§ **What you will do**
Quote the data below in full, minus the images.

......

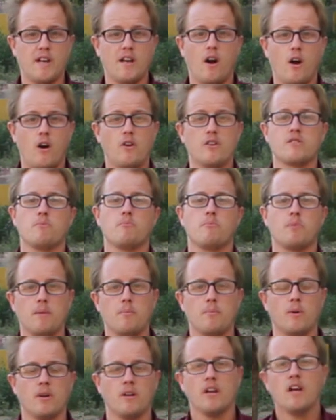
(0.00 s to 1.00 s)
awesome
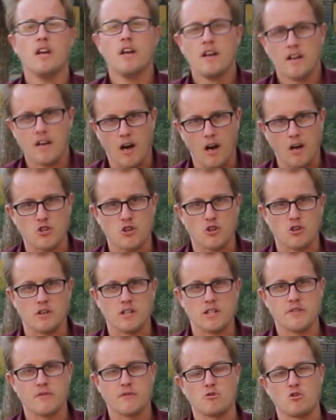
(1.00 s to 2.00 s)
people, car
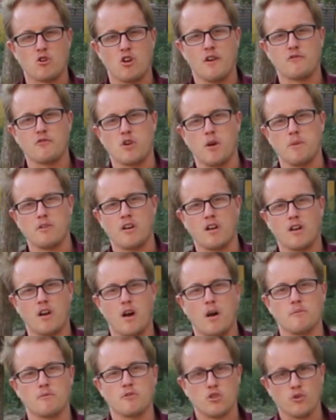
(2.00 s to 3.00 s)
journalists from
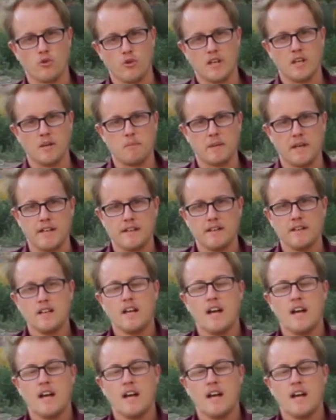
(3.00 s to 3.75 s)
drivetribe.com, joining me,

......

§ **The answer**
(0.00 s to 1.00 s)
awesome
(1.00 s to 2.00 s)
people, car
(2.00 s to 3.00 s)
journalists from
(3.00 s to 3.75 s)
drivetribe.com, joining me,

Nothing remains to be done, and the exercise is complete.